MATERIAL PROVIDED:
————————
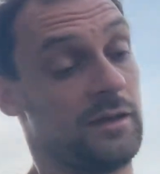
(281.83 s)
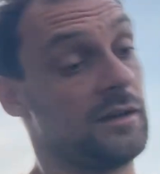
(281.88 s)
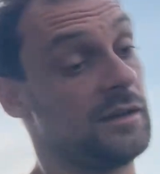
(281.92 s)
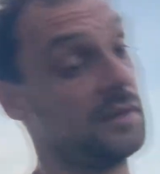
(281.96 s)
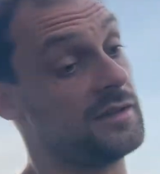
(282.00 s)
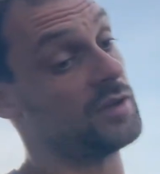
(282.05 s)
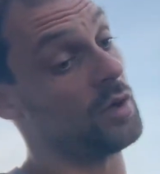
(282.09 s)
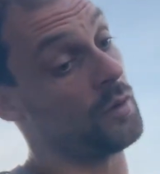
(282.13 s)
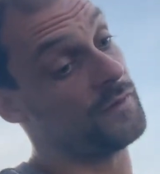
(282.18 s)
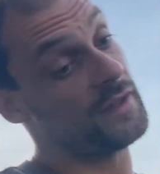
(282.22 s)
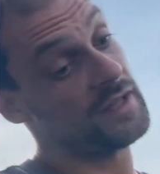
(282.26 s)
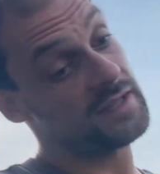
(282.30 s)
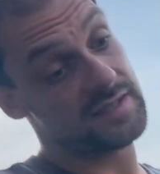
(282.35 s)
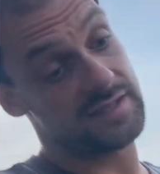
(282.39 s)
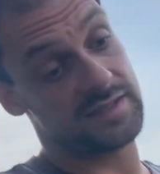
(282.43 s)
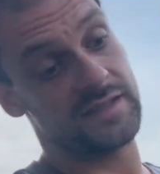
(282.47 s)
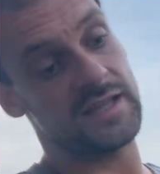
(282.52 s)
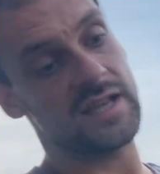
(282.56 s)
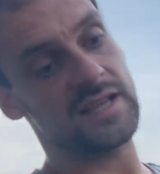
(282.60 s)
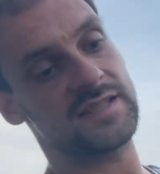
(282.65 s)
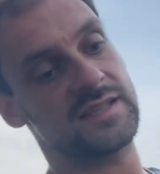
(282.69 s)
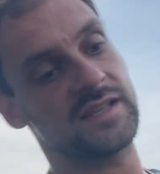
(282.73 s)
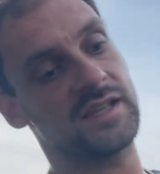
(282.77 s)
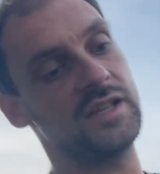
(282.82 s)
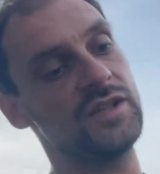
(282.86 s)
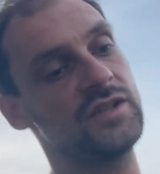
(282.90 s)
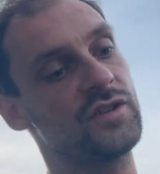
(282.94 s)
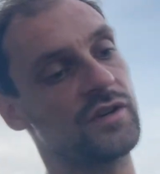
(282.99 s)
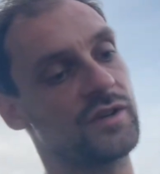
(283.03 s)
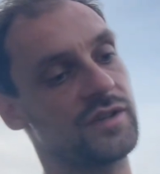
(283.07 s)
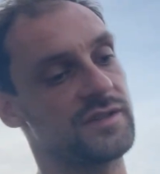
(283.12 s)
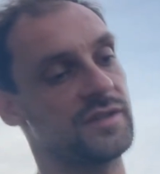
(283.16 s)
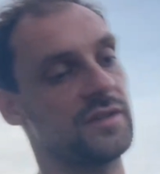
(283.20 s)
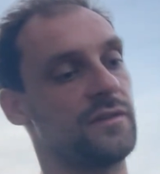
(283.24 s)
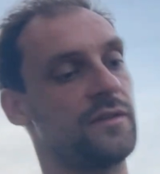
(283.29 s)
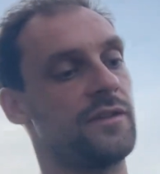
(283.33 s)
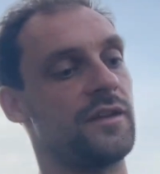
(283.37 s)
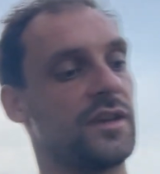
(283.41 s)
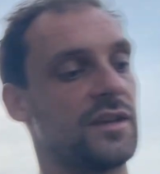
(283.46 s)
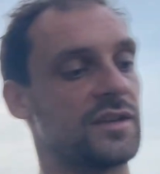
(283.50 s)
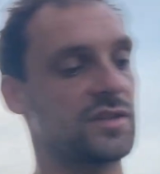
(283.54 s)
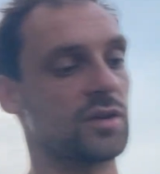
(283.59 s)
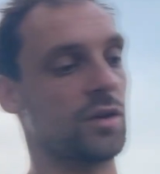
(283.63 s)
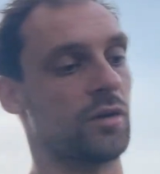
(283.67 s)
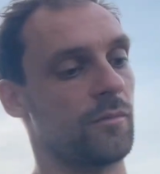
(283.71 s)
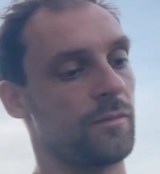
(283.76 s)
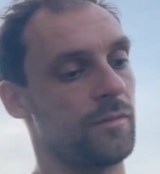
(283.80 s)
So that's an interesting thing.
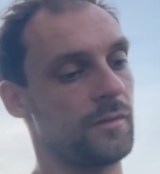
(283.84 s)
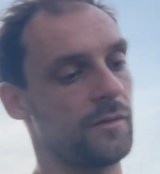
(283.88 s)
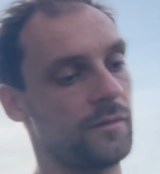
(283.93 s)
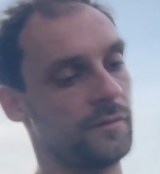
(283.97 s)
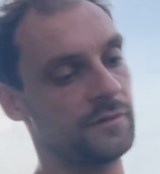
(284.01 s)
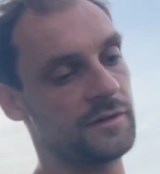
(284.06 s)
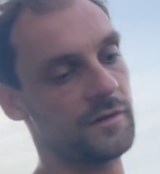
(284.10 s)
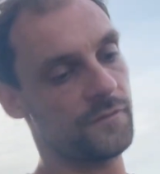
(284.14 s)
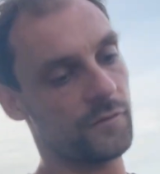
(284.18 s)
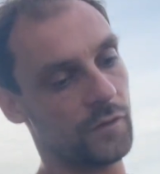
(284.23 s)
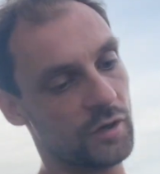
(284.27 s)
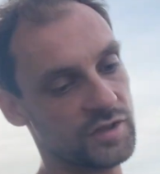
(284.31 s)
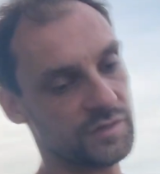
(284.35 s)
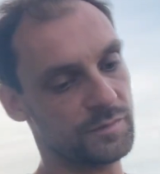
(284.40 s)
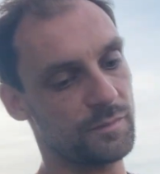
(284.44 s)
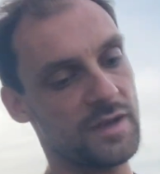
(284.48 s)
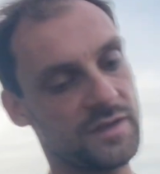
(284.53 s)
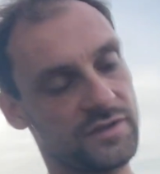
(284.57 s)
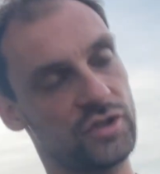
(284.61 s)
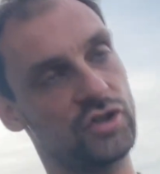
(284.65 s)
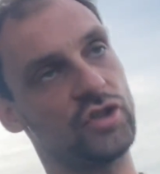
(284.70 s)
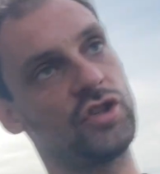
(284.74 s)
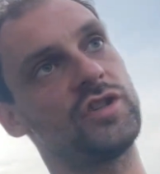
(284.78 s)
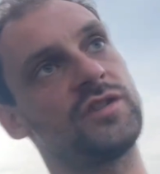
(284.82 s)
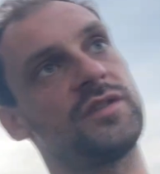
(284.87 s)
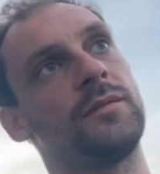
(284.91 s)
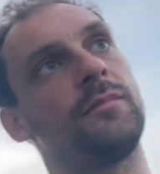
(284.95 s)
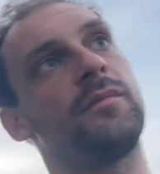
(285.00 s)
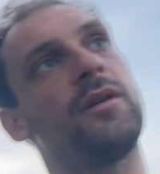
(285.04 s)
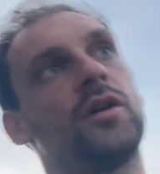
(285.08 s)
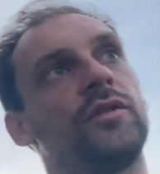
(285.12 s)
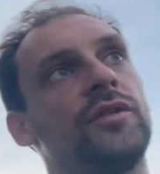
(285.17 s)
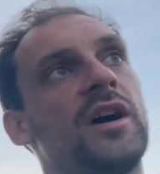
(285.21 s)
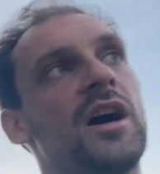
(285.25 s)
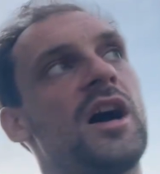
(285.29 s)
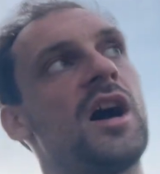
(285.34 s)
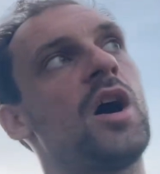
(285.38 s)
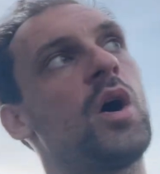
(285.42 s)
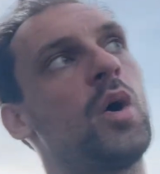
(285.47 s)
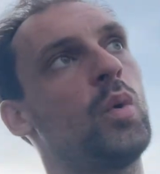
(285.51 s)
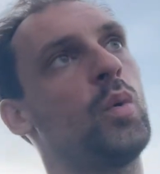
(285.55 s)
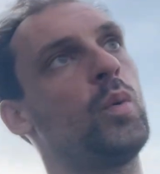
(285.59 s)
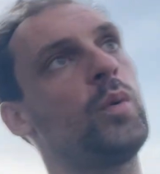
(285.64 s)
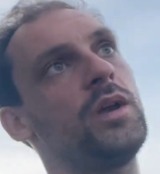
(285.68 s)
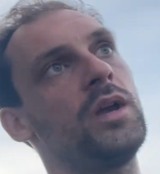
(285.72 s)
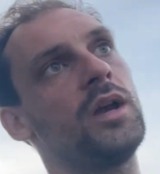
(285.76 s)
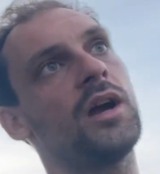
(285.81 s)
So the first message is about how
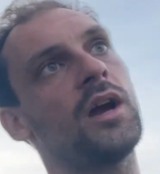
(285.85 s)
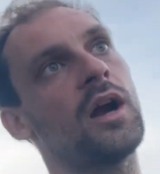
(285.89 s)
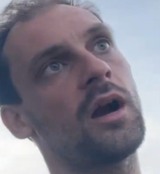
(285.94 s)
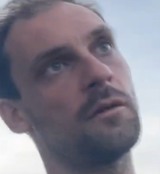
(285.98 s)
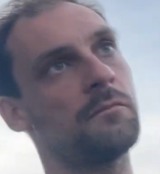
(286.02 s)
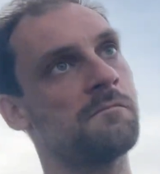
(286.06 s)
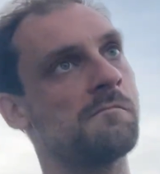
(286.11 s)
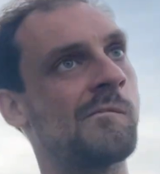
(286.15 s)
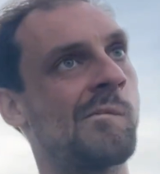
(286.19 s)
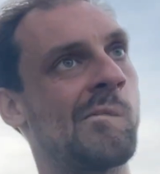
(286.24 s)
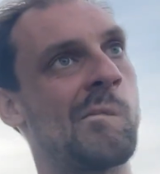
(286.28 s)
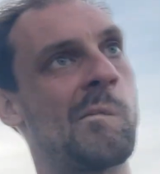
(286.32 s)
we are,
————————
WHAT IS REQUIRED:
If the records include pictures, omit them and transcribe everything else exactly.

YOUR RESPONSE:
(281.83 s)
(281.88 s)
(281.92 s)
(281.96 s)
(282.00 s)
(282.05 s)
(282.09 s)
(282.13 s)
(282.18 s)
(282.22 s)
(282.26 s)
(282.30 s)
(282.35 s)
(282.39 s)
(282.43 s)
(282.47 s)
(282.52 s)
(282.56 s)
(282.60 s)
(282.65 s)
(282.69 s)
(282.73 s)
(282.77 s)
(282.82 s)
(282.86 s)
(282.90 s)
(282.94 s)
(282.99 s)
(283.03 s)
(283.07 s)
(283.12 s)
(283.16 s)
(283.20 s)
(283.24 s)
(283.29 s)
(283.33 s)
(283.37 s)
(283.41 s)
(283.46 s)
(283.50 s)
(283.54 s)
(283.59 s)
(283.63 s)
(283.67 s)
(283.71 s)
(283.76 s)
(283.80 s)
So that's an interesting thing.
(283.84 s)
(283.88 s)
(283.93 s)
(283.97 s)
(284.01 s)
(284.06 s)
(284.10 s)
(284.14 s)
(284.18 s)
(284.23 s)
(284.27 s)
(284.31 s)
(284.35 s)
(284.40 s)
(284.44 s)
(284.48 s)
(284.53 s)
(284.57 s)
(284.61 s)
(284.65 s)
(284.70 s)
(284.74 s)
(284.78 s)
(284.82 s)
(284.87 s)
(284.91 s)
(284.95 s)
(285.00 s)
(285.04 s)
(285.08 s)
(285.12 s)
(285.17 s)
(285.21 s)
(285.25 s)
(285.29 s)
(285.34 s)
(285.38 s)
(285.42 s)
(285.47 s)
(285.51 s)
(285.55 s)
(285.59 s)
(285.64 s)
(285.68 s)
(285.72 s)
(285.76 s)
(285.81 s)
So the first message is about how
(285.85 s)
(285.89 s)
(285.94 s)
(285.98 s)
(286.02 s)
(286.06 s)
(286.11 s)
(286.15 s)
(286.19 s)
(286.24 s)
(286.28 s)
(286.32 s)
we are,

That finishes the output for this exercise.